The danger in allowing the IRS examiner to expand the scope of the audit is that it can increase your tax liability. You don’t want the IRS poking their nose into additional tax years. If the examiner is fishing, consider retaining an experienced tax attorney to represent you during your audit.
The IRS Auditor Interviews Other People
This problem can arise if you’re subject to a field audit. During a field audit involving a business, the examiner will want to talk to employees and possibly customers, especially if you run a cash-intensive business. They’re expected to be chatty to find out everything they can about your business’s overall financial picture. This interview of employees and customers may not be to your benefit. Even if you trust your employees, there’s still an off chance that they might provide compromising information.
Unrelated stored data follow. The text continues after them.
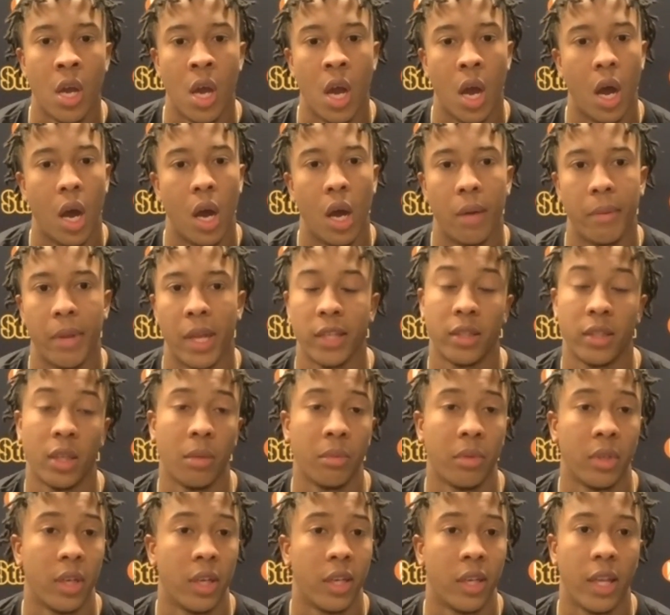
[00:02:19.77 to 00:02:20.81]
um, that's
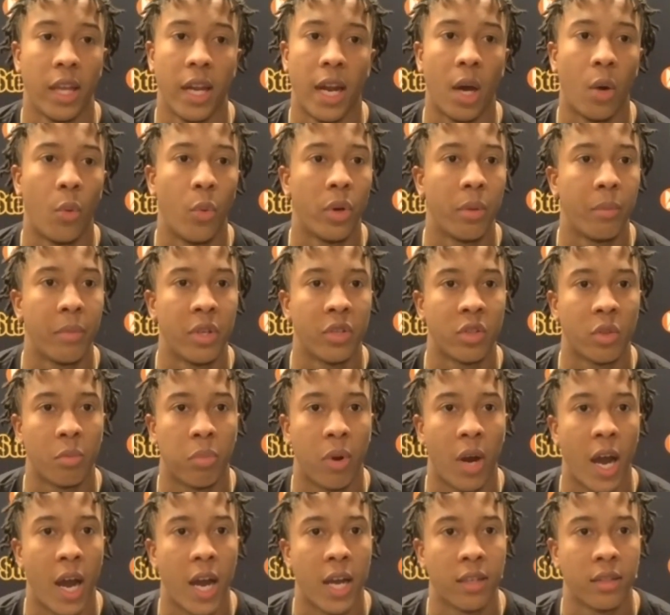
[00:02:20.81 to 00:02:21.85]
something that, that, I wouldn't be
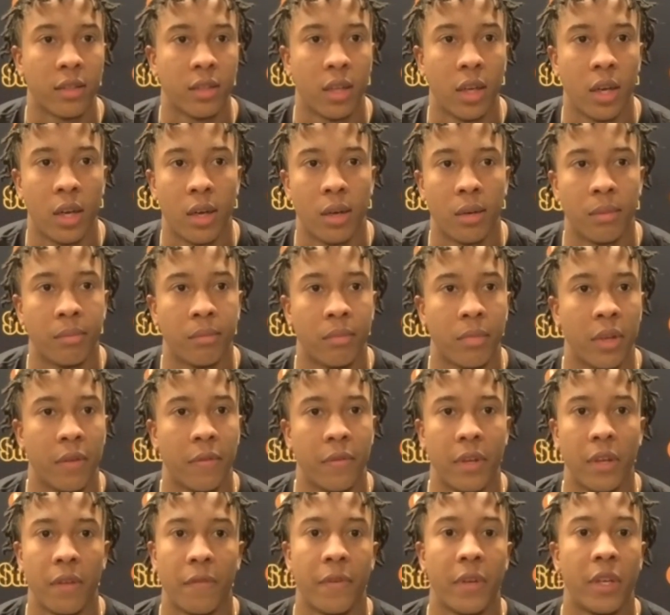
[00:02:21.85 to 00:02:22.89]
surprised um, if
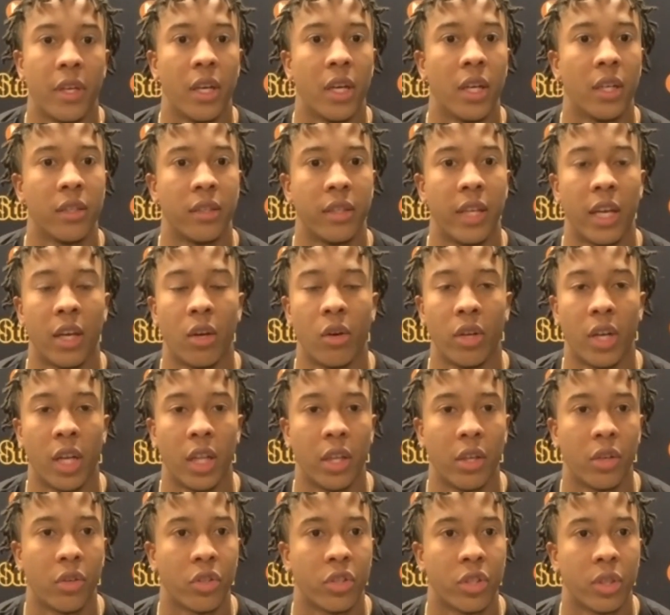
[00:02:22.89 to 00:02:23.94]
if he does take on that
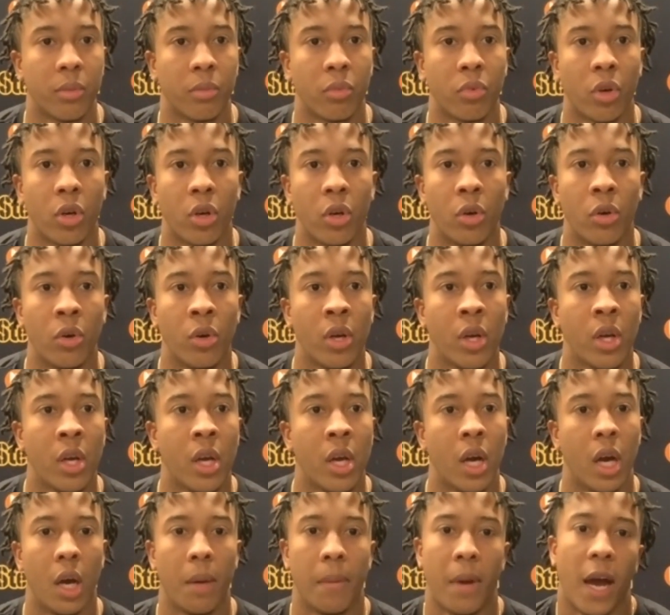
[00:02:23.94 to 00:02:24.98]
leadership role.
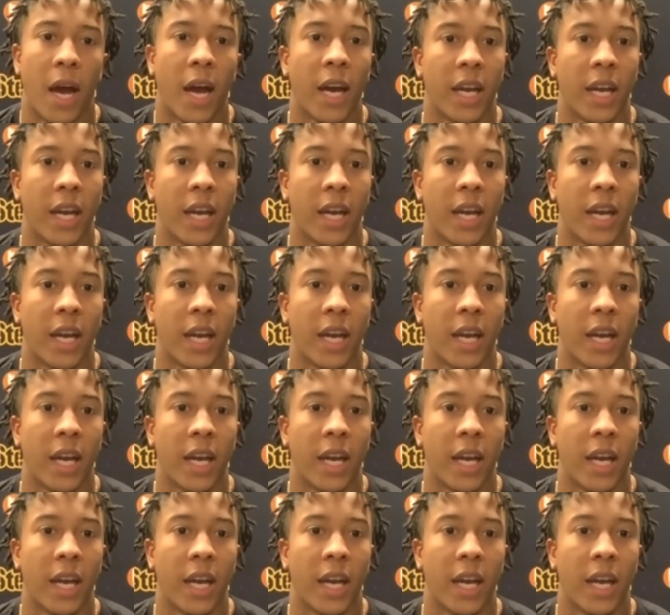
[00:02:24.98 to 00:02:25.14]
I, ISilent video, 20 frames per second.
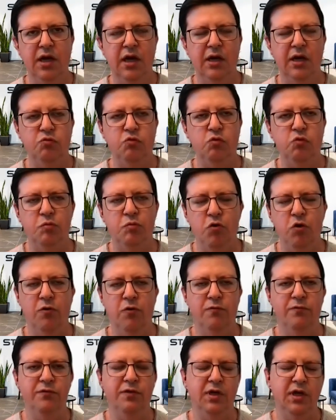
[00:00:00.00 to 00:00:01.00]
Uh, it will be
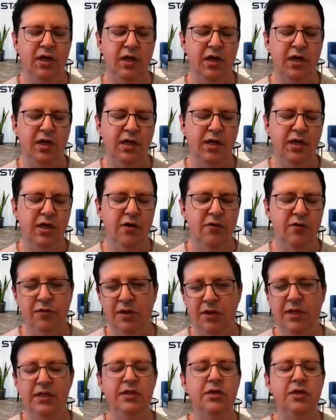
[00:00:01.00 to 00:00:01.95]
more of a, of a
To address this problem, have the examiner come when you know the office will be deserted. Additionally, you can use the reason that allowing the examiner to come during business hours will interrupt your operations. Again, an audit defense attorney can best advise you on how to deal with a field audit of your business.
Assessment Without Notice
Phantom assessments are shocking and upsetting. This is the term used when you suddenly receive an assessment without receiving notice that you’re being audited. This happens because the IRS is legally mandated to send a notice to your last known address. However, the assessment may have been sent to your old address. If you don’t reply to the assessment, the IRS treats you as a no-show and proceeds with the audit anyway.
If you receive a phantom assessment, you can call either the IRS office that sent it or the Taxpayer Advocate Service and request an audit reconsideration.
Appeal The Assessment
Following the audit, the examiner may assess additional tax liability. Upon receiving notice of the assessment, the taxpayer has limited time to file an appeal. Of course, before filing an appeal, consult with tax counsel to evaluate the strength of your case. In some cases, appealing the results of your audit can save thousands of dollars, even considering the cost of legal representation.